This is not to say that Peres was Israel’s greatest hero: its generals and its first prime minister, David Ben Gurion, vie for that honor. Nor was he its greatest prime minister or political leader. He was actually unpopular in many quarters, and lost numerous elections, until in old age he won the respect to which his career entitled him. Peres was long criticized for excessive optimism about peace with Israel’s neighbors, so it is ironic that when he passed from the scene his predictions appeared in some important ways to be coming true. Israel’s relations with Egypt and Jordan are close and cooperative, at least on security matters, and now relations with the Gulf states appear to be warming up. I recall Ariel Sharon saying to me in 2005 that Israel did not seek to be the lion but refused to be the lamb either. The Arab lions are not exactly lying down with the Israeli lamb today, but they are not attacking it either and many governments appear to be realizing that cooperation with Israel can be to everyone’s benefit.

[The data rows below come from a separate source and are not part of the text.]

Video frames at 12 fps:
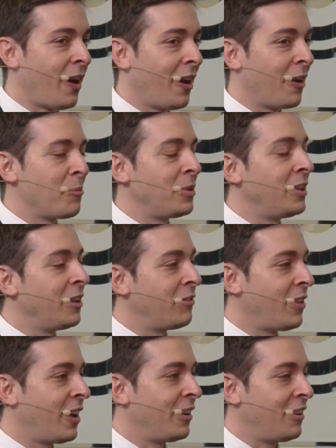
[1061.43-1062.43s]
I believe
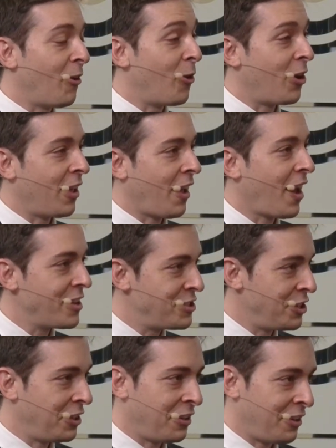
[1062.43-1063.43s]
that oral
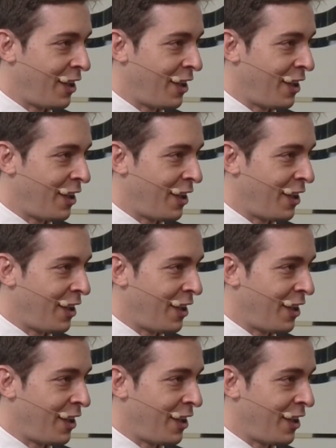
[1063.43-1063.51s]
hygiene and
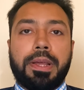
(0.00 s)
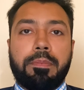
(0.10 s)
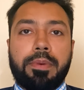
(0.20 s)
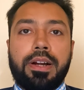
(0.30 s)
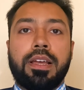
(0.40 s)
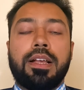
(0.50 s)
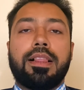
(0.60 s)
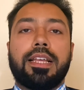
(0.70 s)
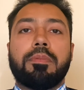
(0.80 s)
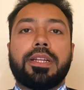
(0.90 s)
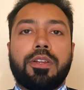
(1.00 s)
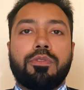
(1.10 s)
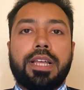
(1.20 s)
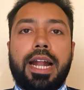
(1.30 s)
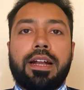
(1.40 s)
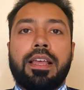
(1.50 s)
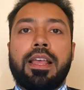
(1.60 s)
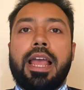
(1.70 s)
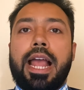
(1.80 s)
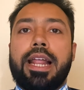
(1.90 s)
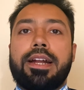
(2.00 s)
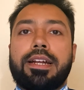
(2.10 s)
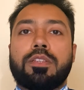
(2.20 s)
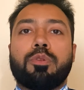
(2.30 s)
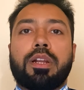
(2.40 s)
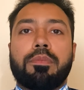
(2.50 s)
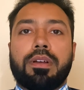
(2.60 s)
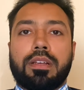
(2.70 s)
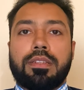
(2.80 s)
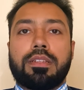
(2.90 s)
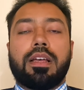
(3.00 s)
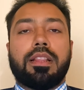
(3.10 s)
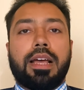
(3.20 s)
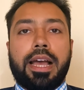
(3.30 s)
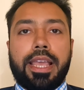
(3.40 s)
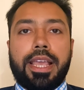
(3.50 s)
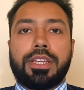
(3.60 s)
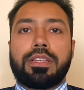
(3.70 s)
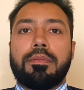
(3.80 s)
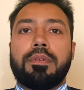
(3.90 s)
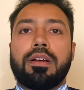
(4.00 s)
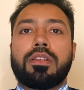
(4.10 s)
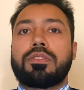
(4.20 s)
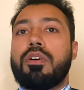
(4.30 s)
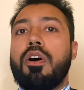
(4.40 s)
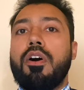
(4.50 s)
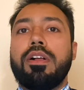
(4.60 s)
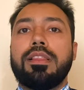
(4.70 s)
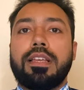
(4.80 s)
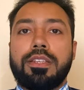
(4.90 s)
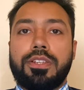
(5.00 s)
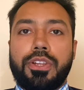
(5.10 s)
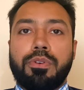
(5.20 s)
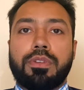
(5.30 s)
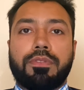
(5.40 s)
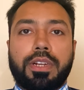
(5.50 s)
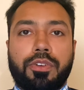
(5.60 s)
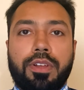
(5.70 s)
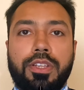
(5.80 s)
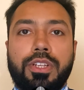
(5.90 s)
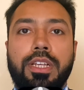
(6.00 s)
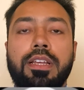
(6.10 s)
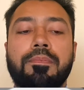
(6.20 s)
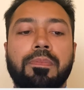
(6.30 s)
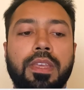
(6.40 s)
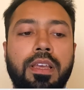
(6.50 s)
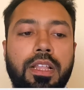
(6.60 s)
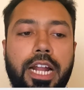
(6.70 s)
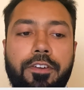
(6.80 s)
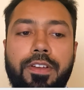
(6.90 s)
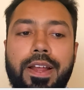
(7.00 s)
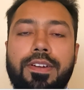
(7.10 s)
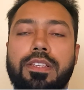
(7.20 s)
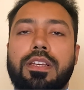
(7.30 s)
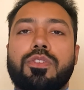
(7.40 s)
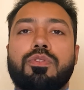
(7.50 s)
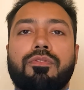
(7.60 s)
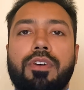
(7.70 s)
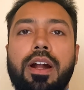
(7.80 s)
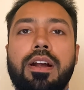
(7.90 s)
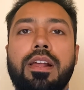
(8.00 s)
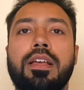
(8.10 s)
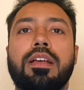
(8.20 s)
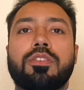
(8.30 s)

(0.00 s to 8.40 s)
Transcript: number, let me tell you that. And it is one amongst the highest amongst all the institutes of technology that we have discussed so far.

I first met Peres in 1981.  What I recall vividly about many meetings with Peres was his focus on the future. He reveled in hi-tech, not in nostalgia. He was fascinated by nanotechnology, for example, and it was hard to have a meal with him without hearing him speak of the newest frontiers of Israeli technology. He greatly preferred talking about coming decades to reminiscing about earlier ones. Perhaps that is what kept him young into his tenth decade.

Israelis will miss him-- for his optimism, for his lifetime of service, and for this symbolic passing of their founding generation.